True Grind Systems
Where Athletes Level Up
After the initial assessment, Step 2 of the Journey begins with our Movement Optimization Training (M.O.T.) program.
The Surface Level
The primary focus of this 4 week training block is to establish the proper movement patterns and begin to develop a technical foundation for powerful quality movement.
“Before we hand you keys to a Ferrari, you must go through Driver’s Ed.”
That’s what MOT was built to be – an educational training program geared to prepare each athlete for the highly complex, heavy resisted exercises that will be sure to follow. This program will enhance the athlete’s motor skills and correct dysfunctional movement. We do this by immersing them in a wide range of exercise variations where they will learn the in’s and out’s of each movement.
We broke down the human movements into eight categories:
Breath/Brace – Squat – Hinge – Lunge – Push – Pull – Carry – Rotate
The athletes start off doing high reps with zero, or very light weight, focusing on mastering the basic movement of each category. For example, with the “Squat” category we do a simple bodyweight squat patterning exercise, for “Push” we do basic push-ups, “Lunge” is a bodyweight forward lunge, and so on.

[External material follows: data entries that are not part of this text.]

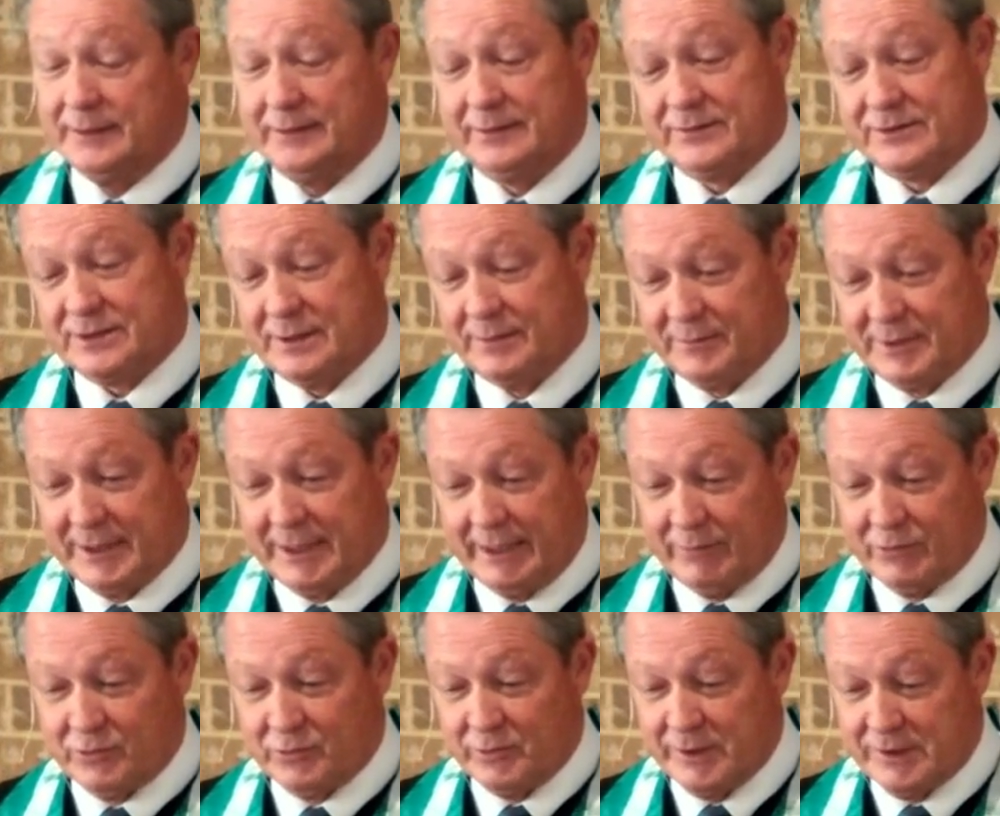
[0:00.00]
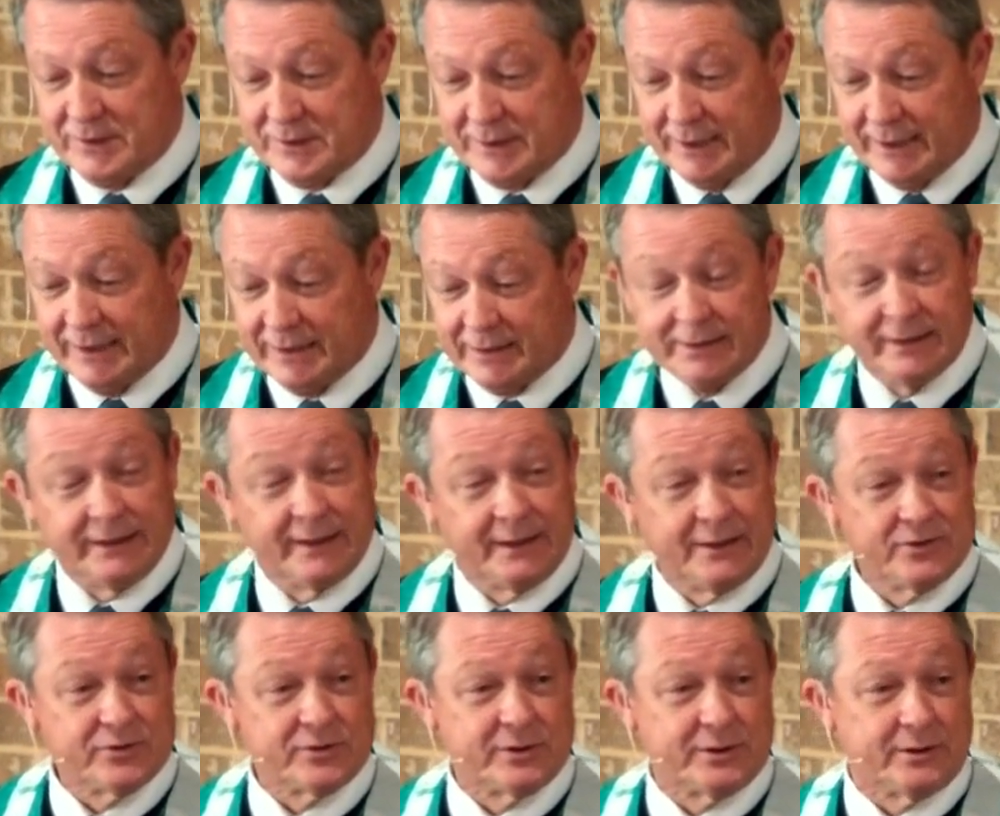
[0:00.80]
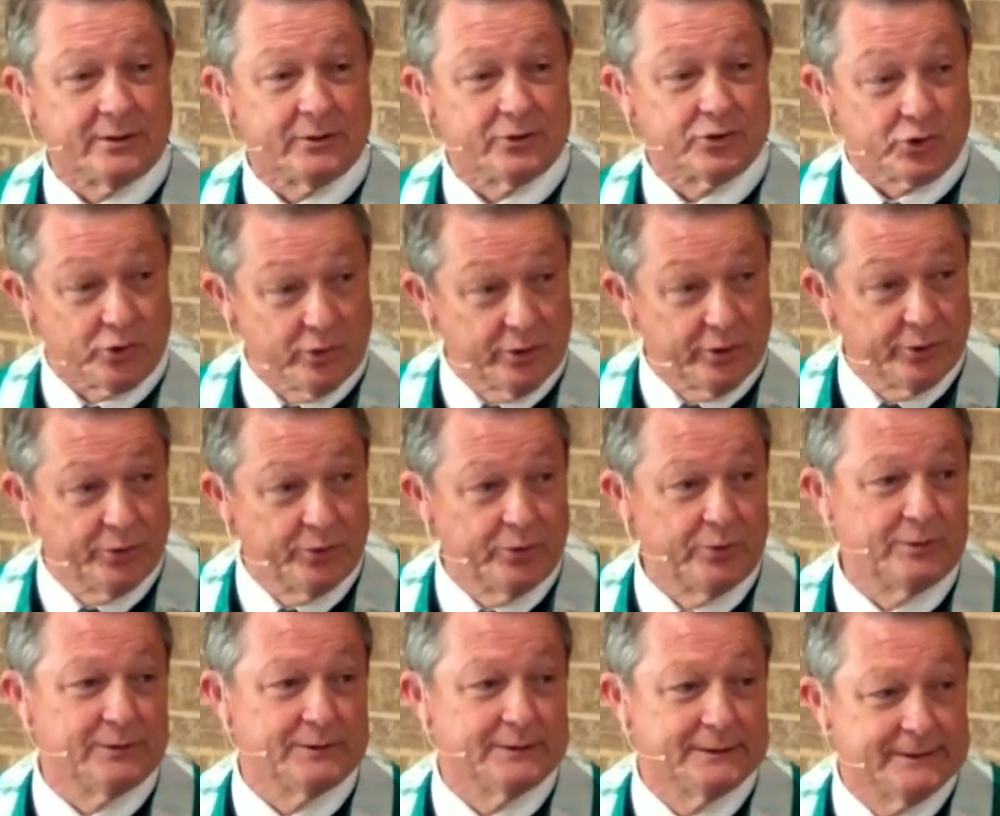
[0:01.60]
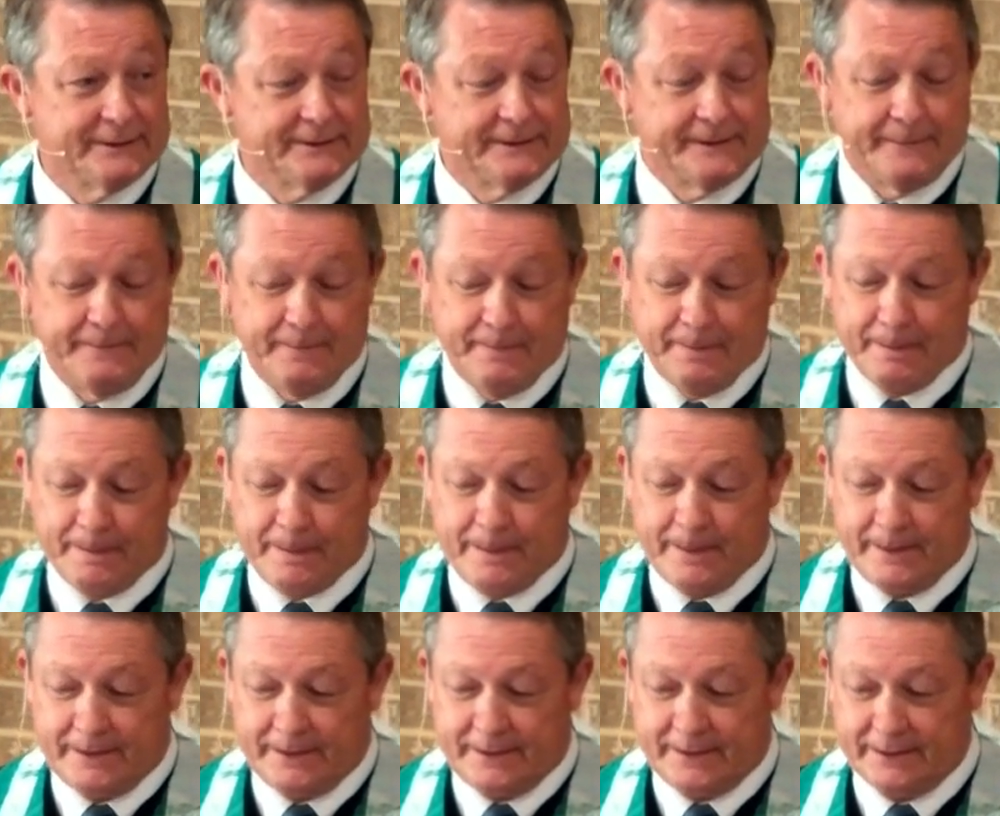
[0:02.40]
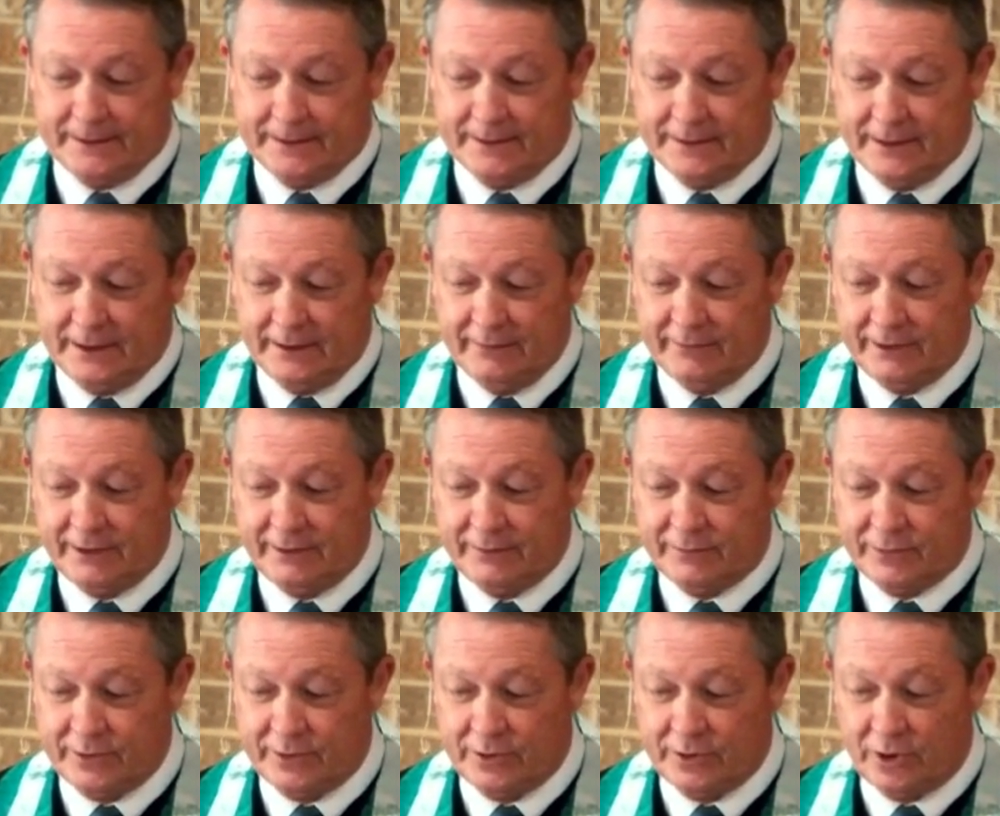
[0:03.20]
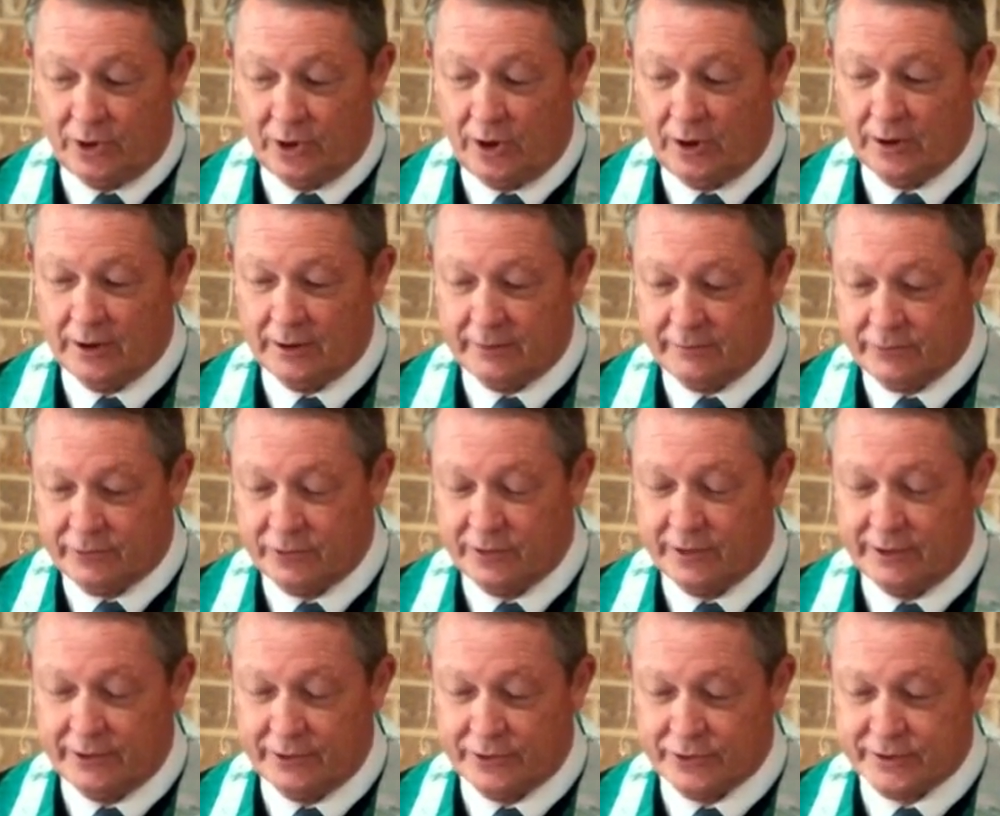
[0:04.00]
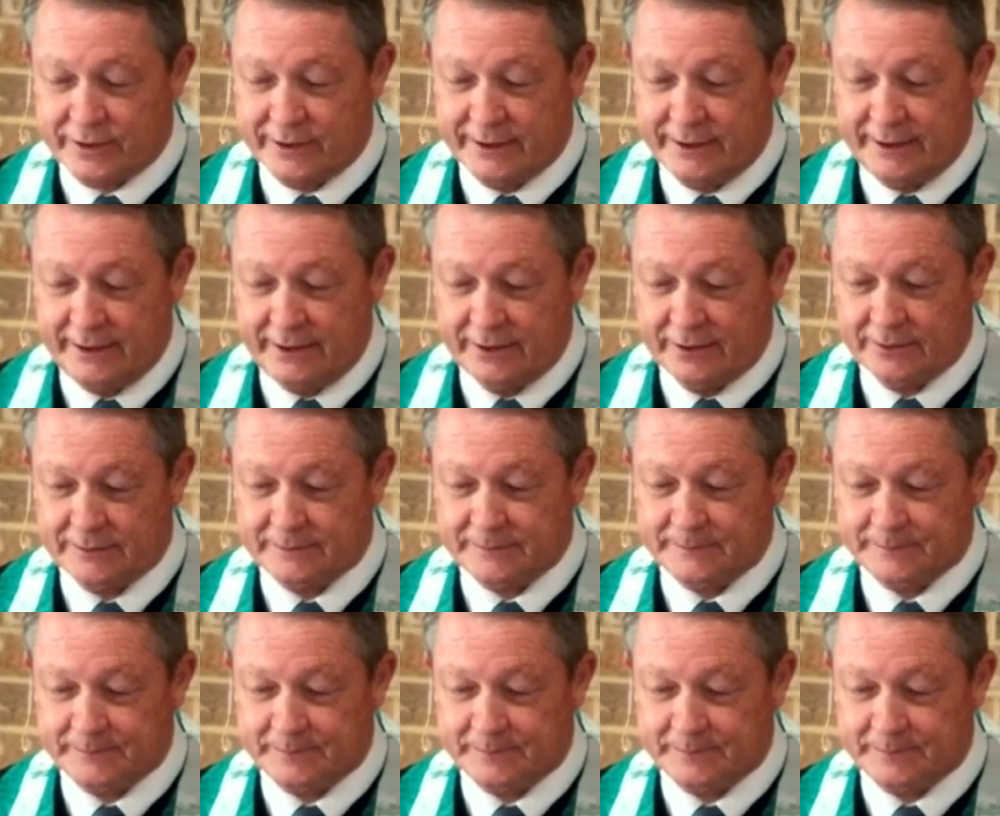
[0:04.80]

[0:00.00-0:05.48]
Sometimes we say things that are true, even if they're hard for others to hear.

Each workout consists of different exercises with the complexity and resistance progressively increasing each training session. So, going back to the “Squat” category – after the initial patterning exercise, we might move to a lightly resisted goblet squat, then to a lateral squat, and finally a single leg squat.
The Deeper Level
Throughout the years of administering M.O.T., we have realized that this practical program has many more benefits than just teaching each athlete how to properly move and exercise.
Continuation of the Assessment
Our assessment is extremely comprehensive but it is impossible to paint the complete picture of each athlete during the 60-90 minutes it takes to complete. M.O.T. gives us the ability to continue assessing each athlete as they move through the program. A small detail that was not picked up during the assessment will more than likely appear during this extensive program.
Build Coach/Athlete Relationship
Building a relationship with every one of our athletes is very important to us. Getting to know them on a higher level and learning more about them will instill trust and commitment on both sides. We understand for a young, inexperienced, athlete the gym can be an intimidating and scary place full of the unknown. MOT eases this feeling by assigning a coach to be by their side during the entire workout. No athletes are ever just thrown into the lion’s den and expected to succeed.
Communication is key to any relationship. During MOT, the athletes will learn all of our cues to correct specific movement flaws. For most corrections, there are multiple cues that mean the same thing; so we will learn which cue the athlete understands and responds best to. This phase will also give us the ability to explain our high standards for movement quality, teach the athletes how to read the programs and the names of key exercises.
No Debilitating Soreness
Because MOT utilizes low resistance with high repetitions, muscle tissue does not get broken down on a high level. Sure, an athlete might get sore from engaging specific muscles that havent been working for a while. However, they will NOT be at an elevated risk of injury or see a significant drop in performance due to an overwhelming amount of soreness. This plays a huge role when athletes start training in the middle of their season. MOT will mitigate the body’s shock from entering an intense program and allow athletes to start any time of the year.
M.O.T. is designed to correct, revise, and upgrade the way the body moves. This foundational phase provides a unique variation of training. The athlete will momentarily step away from the repetitiveness of their sport specific movements and focus on restoring primitive movement patterns.
This phase will assist in muscle recovery from the grueling season, enhance motor skills, correct dysfunctional movement, reduce the risk of injury and lay the foundation to build powerful strength upon.